Stored items from a collection
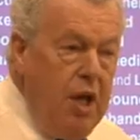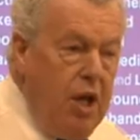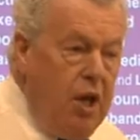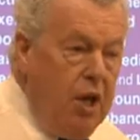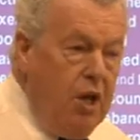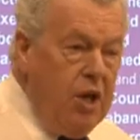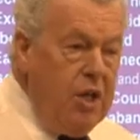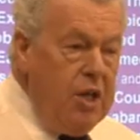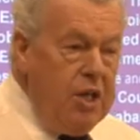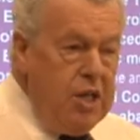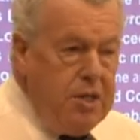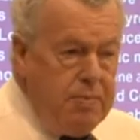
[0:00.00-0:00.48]

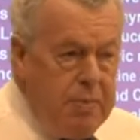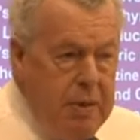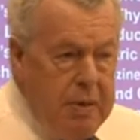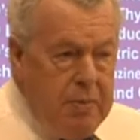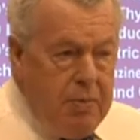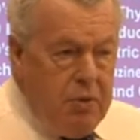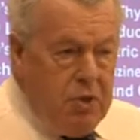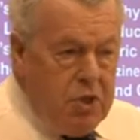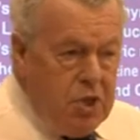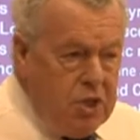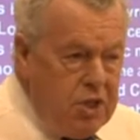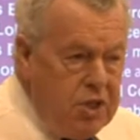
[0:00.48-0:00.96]
lot of these
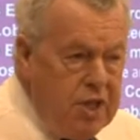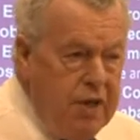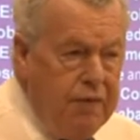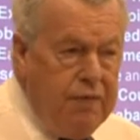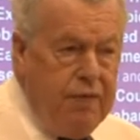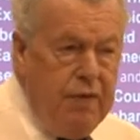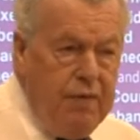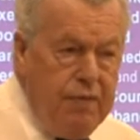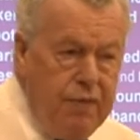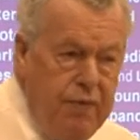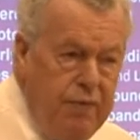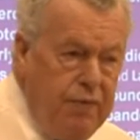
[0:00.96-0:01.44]
people were just
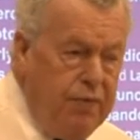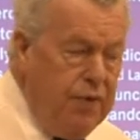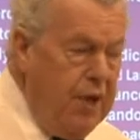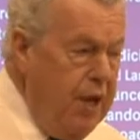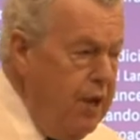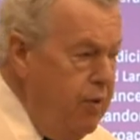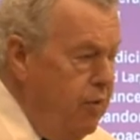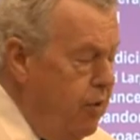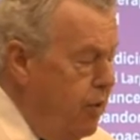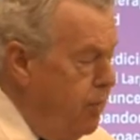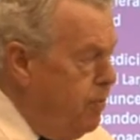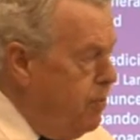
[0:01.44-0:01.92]
suffering from
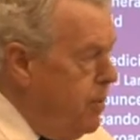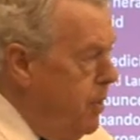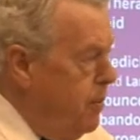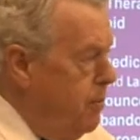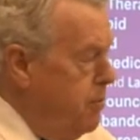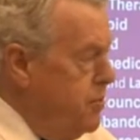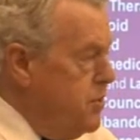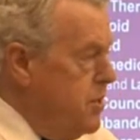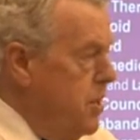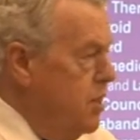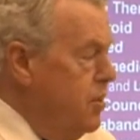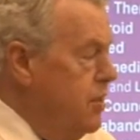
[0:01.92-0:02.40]
thyroid
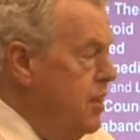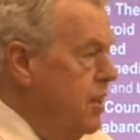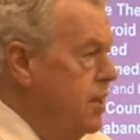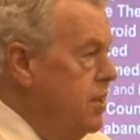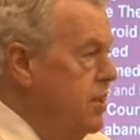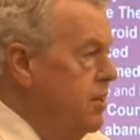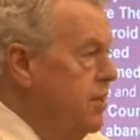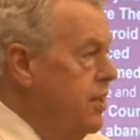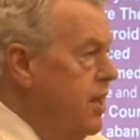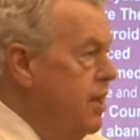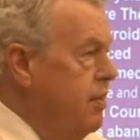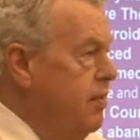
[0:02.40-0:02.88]
problems,
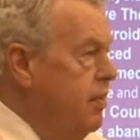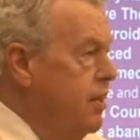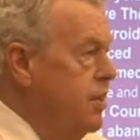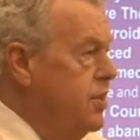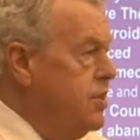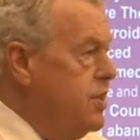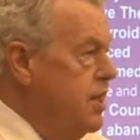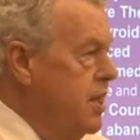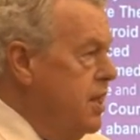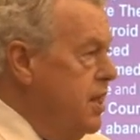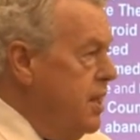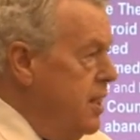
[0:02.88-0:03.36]
underactive
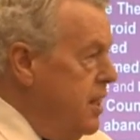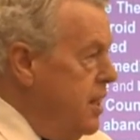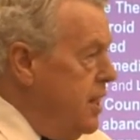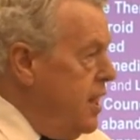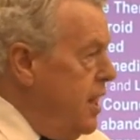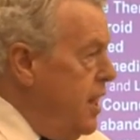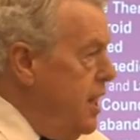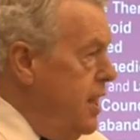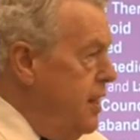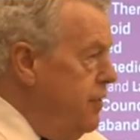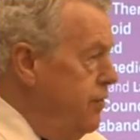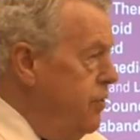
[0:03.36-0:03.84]
thyroids.
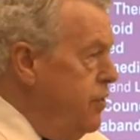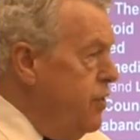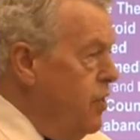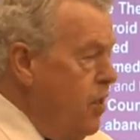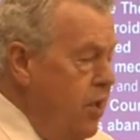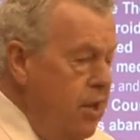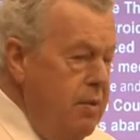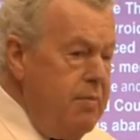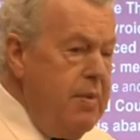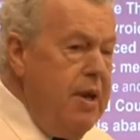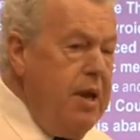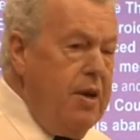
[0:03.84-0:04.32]
And if you
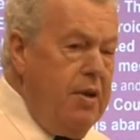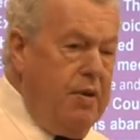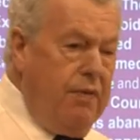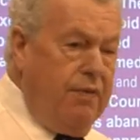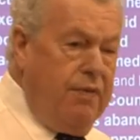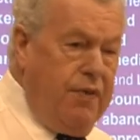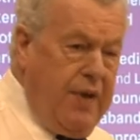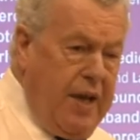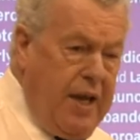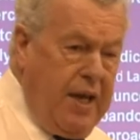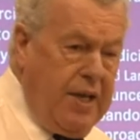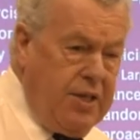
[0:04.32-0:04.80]
got them out
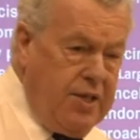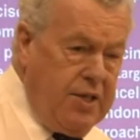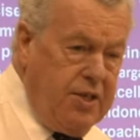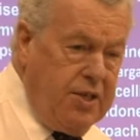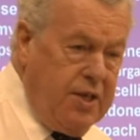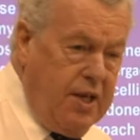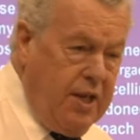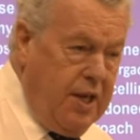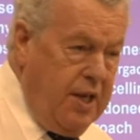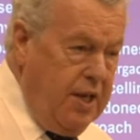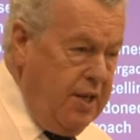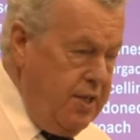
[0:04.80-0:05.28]
for
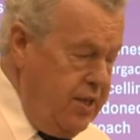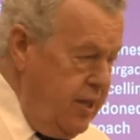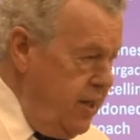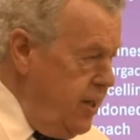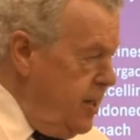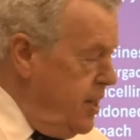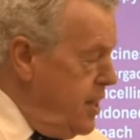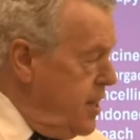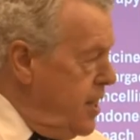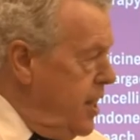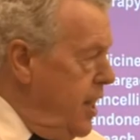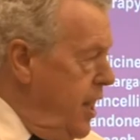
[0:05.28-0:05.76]
exercise
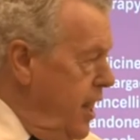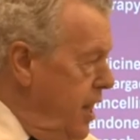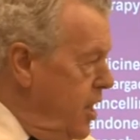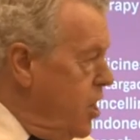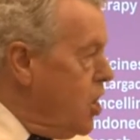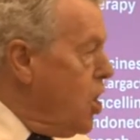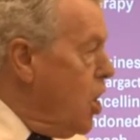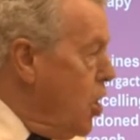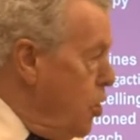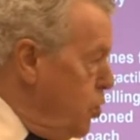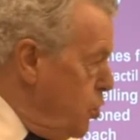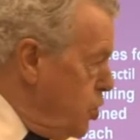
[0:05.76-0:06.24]
and
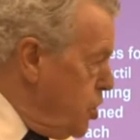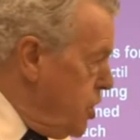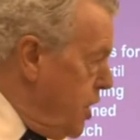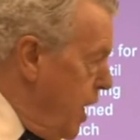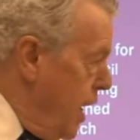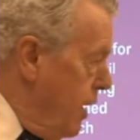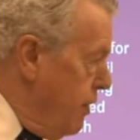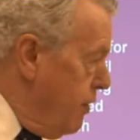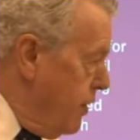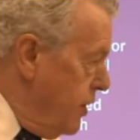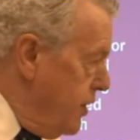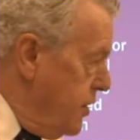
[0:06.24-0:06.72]
cold
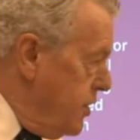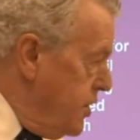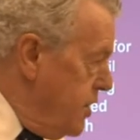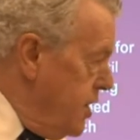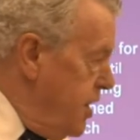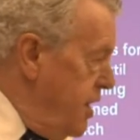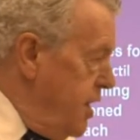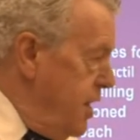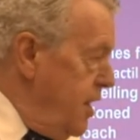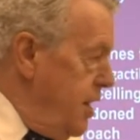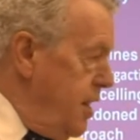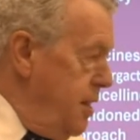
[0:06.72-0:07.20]
showers,
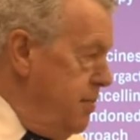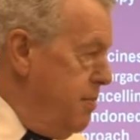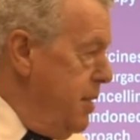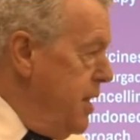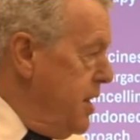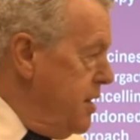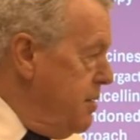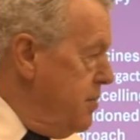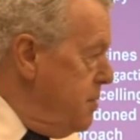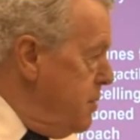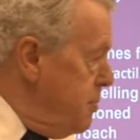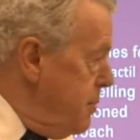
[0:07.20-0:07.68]
it
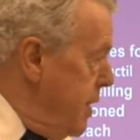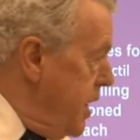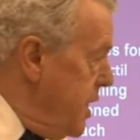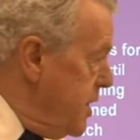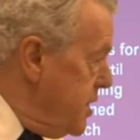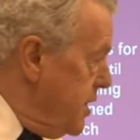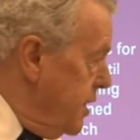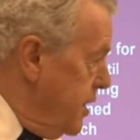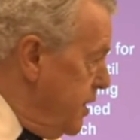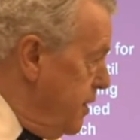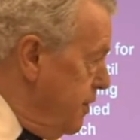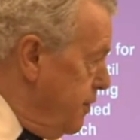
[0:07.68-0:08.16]
made an
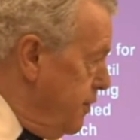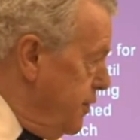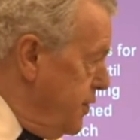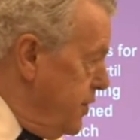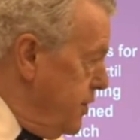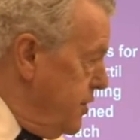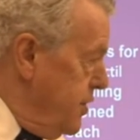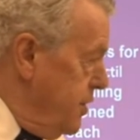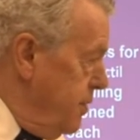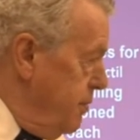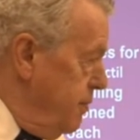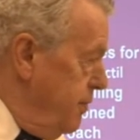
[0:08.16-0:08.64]
amazing
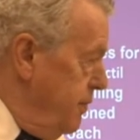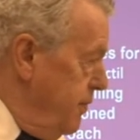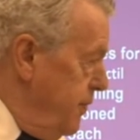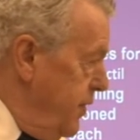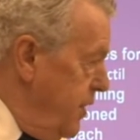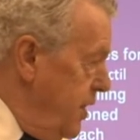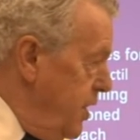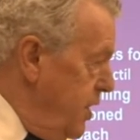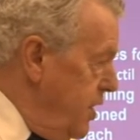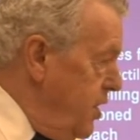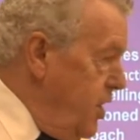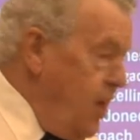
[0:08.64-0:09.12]
difference to them.
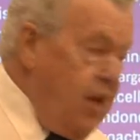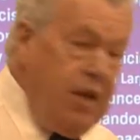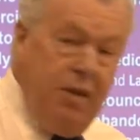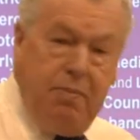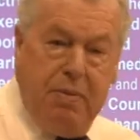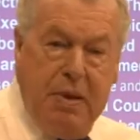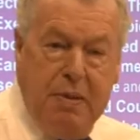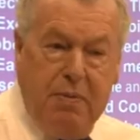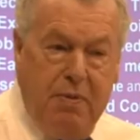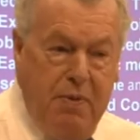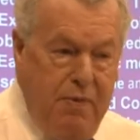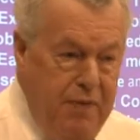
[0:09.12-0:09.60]
The
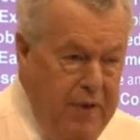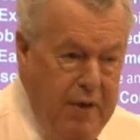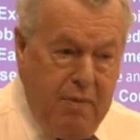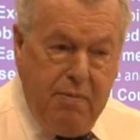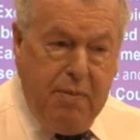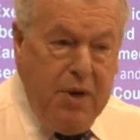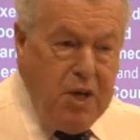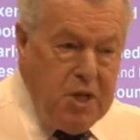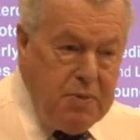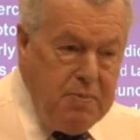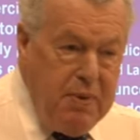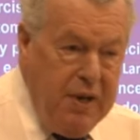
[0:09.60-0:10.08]
people felt
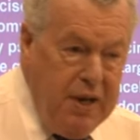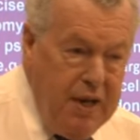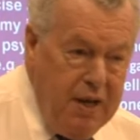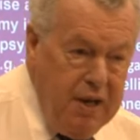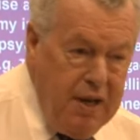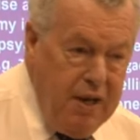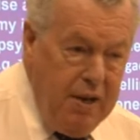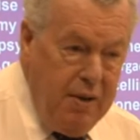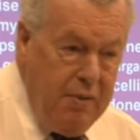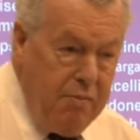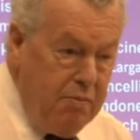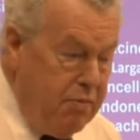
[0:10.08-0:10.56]
much
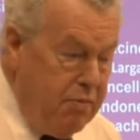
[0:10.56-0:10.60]
better and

» What you are asked to do
What you return should match the records line for line, minus the pictures.

» Output of the exercise
[0:00.00-0:00.48]

[0:00.48-0:00.96]
lot of these
[0:00.96-0:01.44]
people were just
[0:01.44-0:01.92]
suffering from
[0:01.92-0:02.40]
thyroid
[0:02.40-0:02.88]
problems,
[0:02.88-0:03.36]
underactive
[0:03.36-0:03.84]
thyroids.
[0:03.84-0:04.32]
And if you
[0:04.32-0:04.80]
got them out
[0:04.80-0:05.28]
for
[0:05.28-0:05.76]
exercise
[0:05.76-0:06.24]
and
[0:06.24-0:06.72]
cold
[0:06.72-0:07.20]
showers,
[0:07.20-0:07.68]
it
[0:07.68-0:08.16]
made an
[0:08.16-0:08.64]
amazing
[0:08.64-0:09.12]
difference to them.
[0:09.12-0:09.60]
The
[0:09.60-0:10.08]
people felt
[0:10.08-0:10.56]
much
[0:10.56-0:10.60]
better and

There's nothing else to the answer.